**Exercise brief:**
Return the line that has "[0:03.60-0:04.50]" and all lines below it through the last, exactly as they stand; omit pictures.

==== Extracted material ====

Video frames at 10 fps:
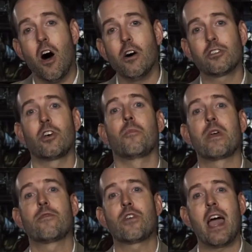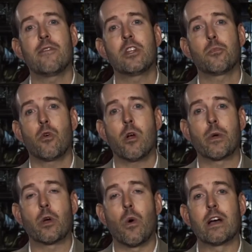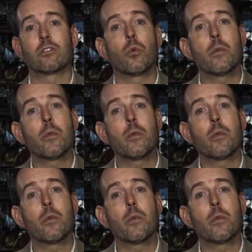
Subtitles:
Also, if you have any prayer requests,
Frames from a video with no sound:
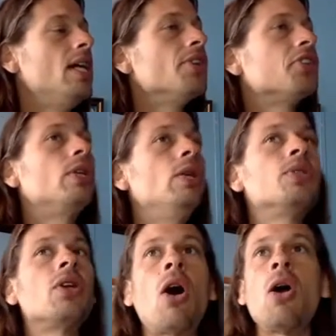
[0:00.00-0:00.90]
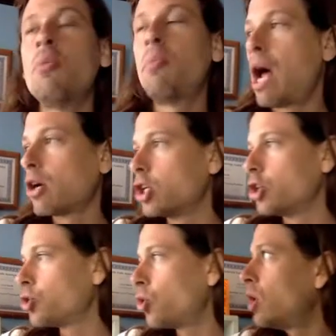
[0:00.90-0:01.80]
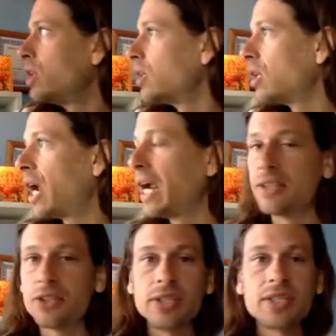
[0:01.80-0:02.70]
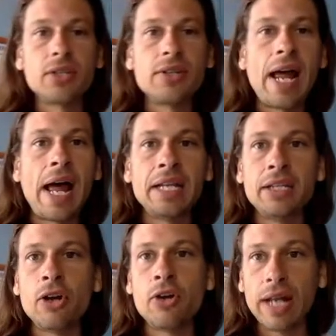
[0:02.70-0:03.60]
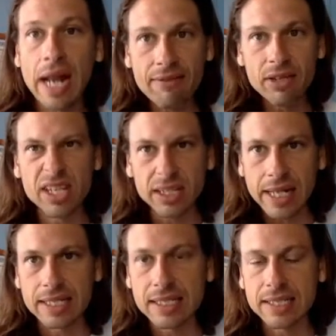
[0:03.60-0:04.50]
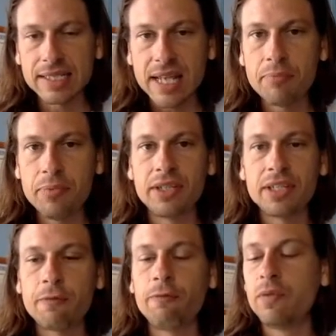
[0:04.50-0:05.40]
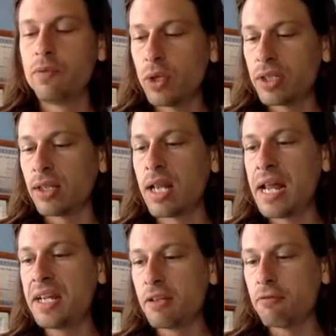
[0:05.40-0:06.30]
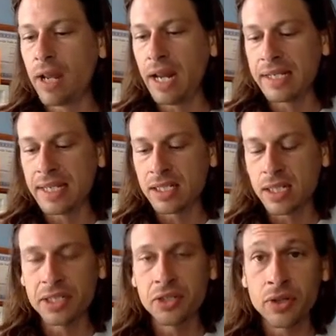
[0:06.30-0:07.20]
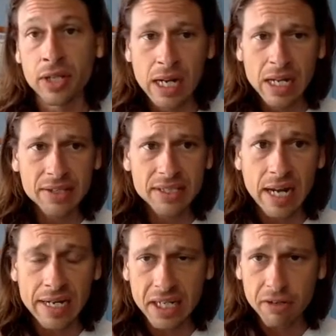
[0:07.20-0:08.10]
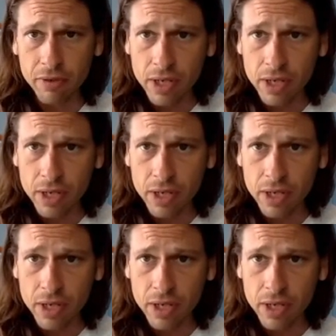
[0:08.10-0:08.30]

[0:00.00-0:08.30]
So he was all about controlling the lines or this or that, you know, and having like that's this I this what the line conveys has a lot to do with this idea of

====

**Output below:**
[0:03.60-0:04.50]
[0:04.50-0:05.40]
[0:05.40-0:06.30]
[0:06.30-0:07.20]
[0:07.20-0:08.10]
[0:08.10-0:08.30]

[0:00.00-0:08.30]
So he was all about controlling the lines or this or that, you know, and having like that's this I this what the line conveys has a lot to do with this idea of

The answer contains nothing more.